Application of an Adaptive Autopilot Design to a Family of Guided Munitions

A previously developed autopilot featuring a dynamic inversion control law augmented by an on-line neural network is applied to control a variant of the Joint Direct Attack Munition (JDAM). The inverting control law is based on a simple linear model of the plant at a single flight condition. The neural network adaptively regulates error in the plant inversion that occurs throughout the flight envelope due to the use of an approximate model. The autopilot design is performed using minimal information from an approximate aerodynamic data set generated using Missile DATCOM. The design is then validated in a nonlinear simulation using the complete DATCOM database.
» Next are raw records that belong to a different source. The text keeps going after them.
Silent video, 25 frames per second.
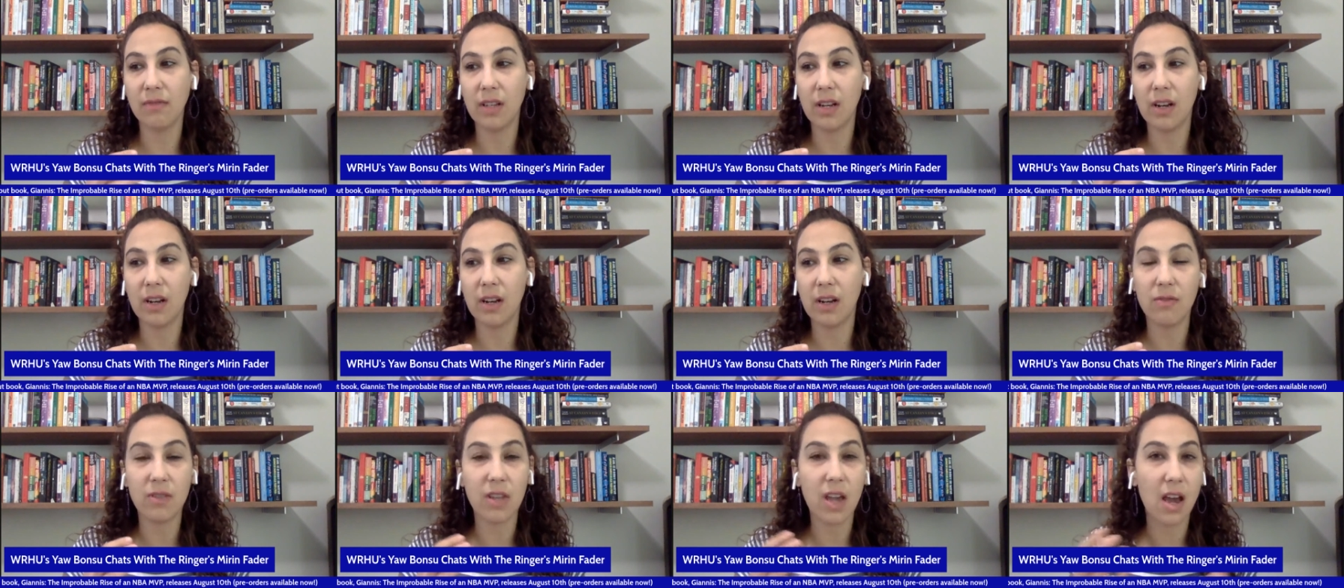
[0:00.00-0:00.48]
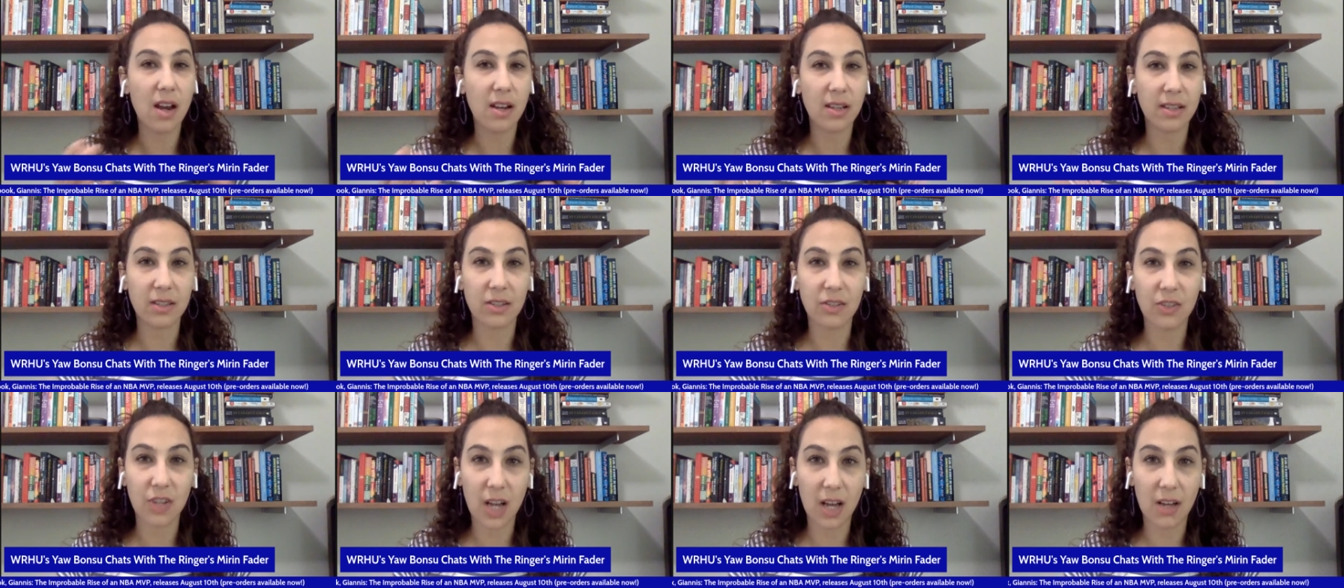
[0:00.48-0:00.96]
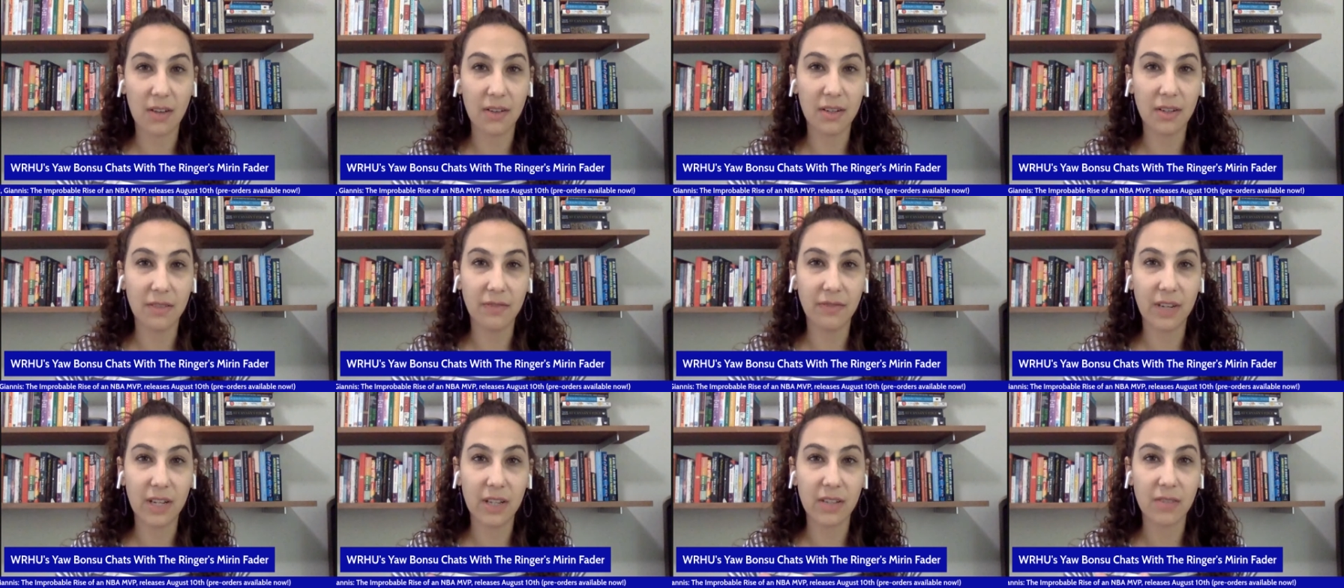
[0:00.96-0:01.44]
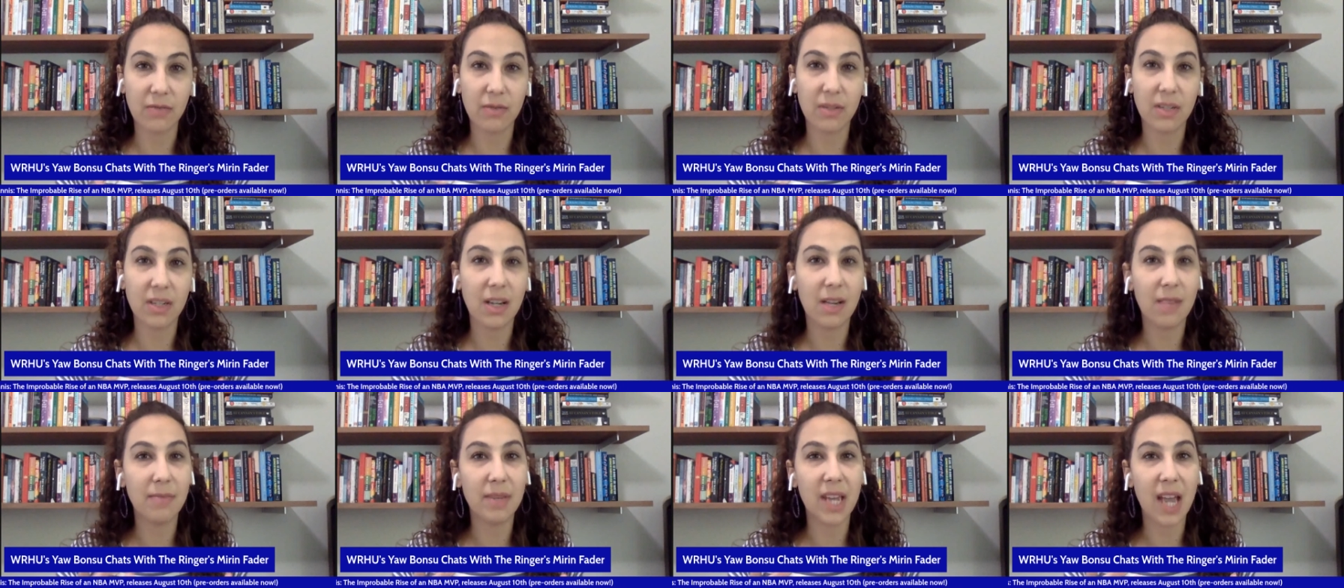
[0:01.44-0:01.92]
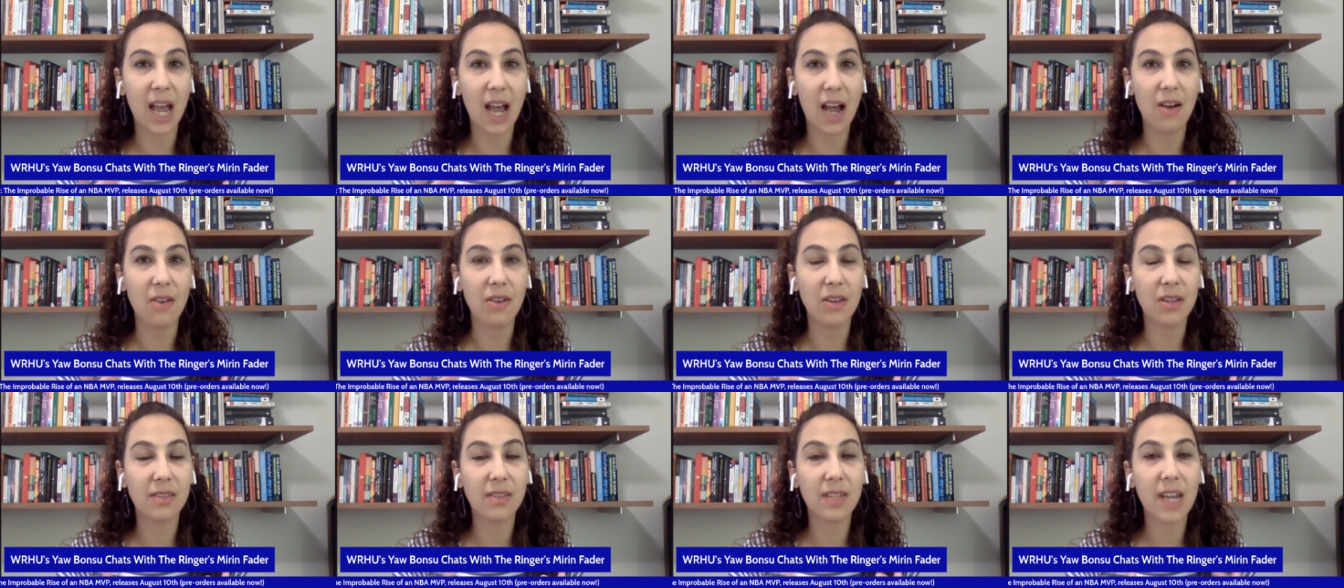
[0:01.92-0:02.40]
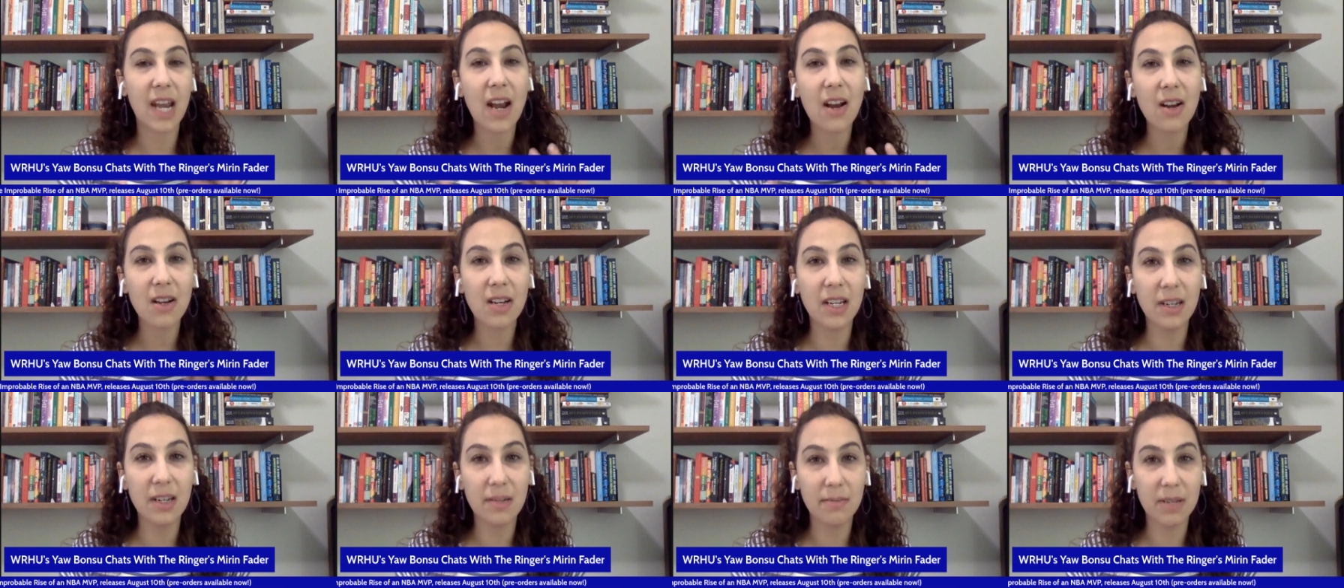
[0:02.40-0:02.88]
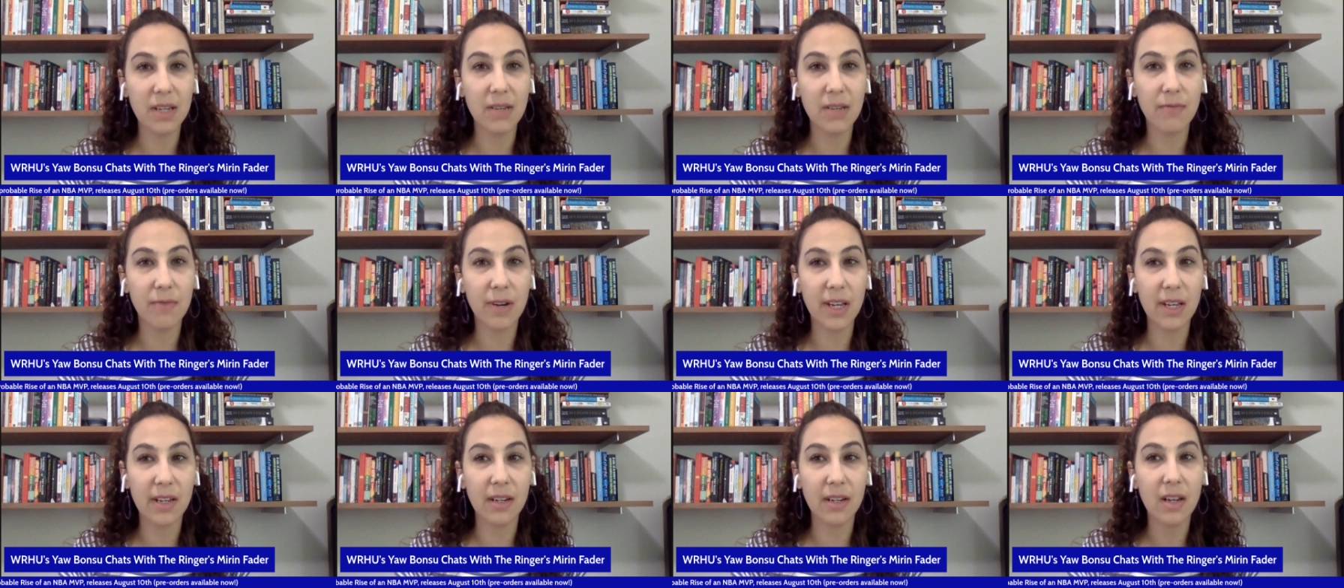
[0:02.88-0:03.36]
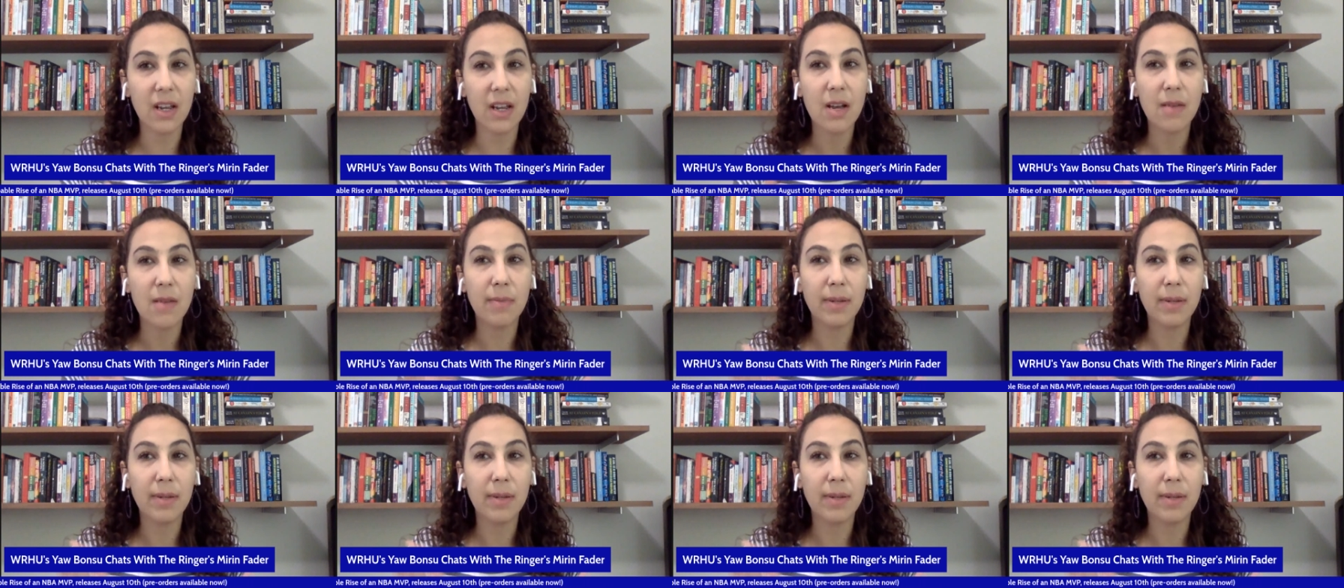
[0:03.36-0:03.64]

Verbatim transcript: you know, Giannis's childhood friends would tell me how scared he'd be when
A comparison of performance is made with the traditionally designed JDAM autopilot, which makes extensive use of gain scheduling. To demonstrate the ability to tolerate a lack of wind tunnel data during control system synthesis, the same autopilot design is then evaluated in a nonlinear simulation that employs flight-validated, wind-tunnel-ba sed aerodynamic data. The autopilot is shown to successfully adapt by accounting for modeling errors and system nonlinearities throughout the flight envelope, eliminating the need for gain scheduling, and demonstrating the potential for dramatic reduction in dependence on wind tunnel data, which translates directly to a saving in development cost.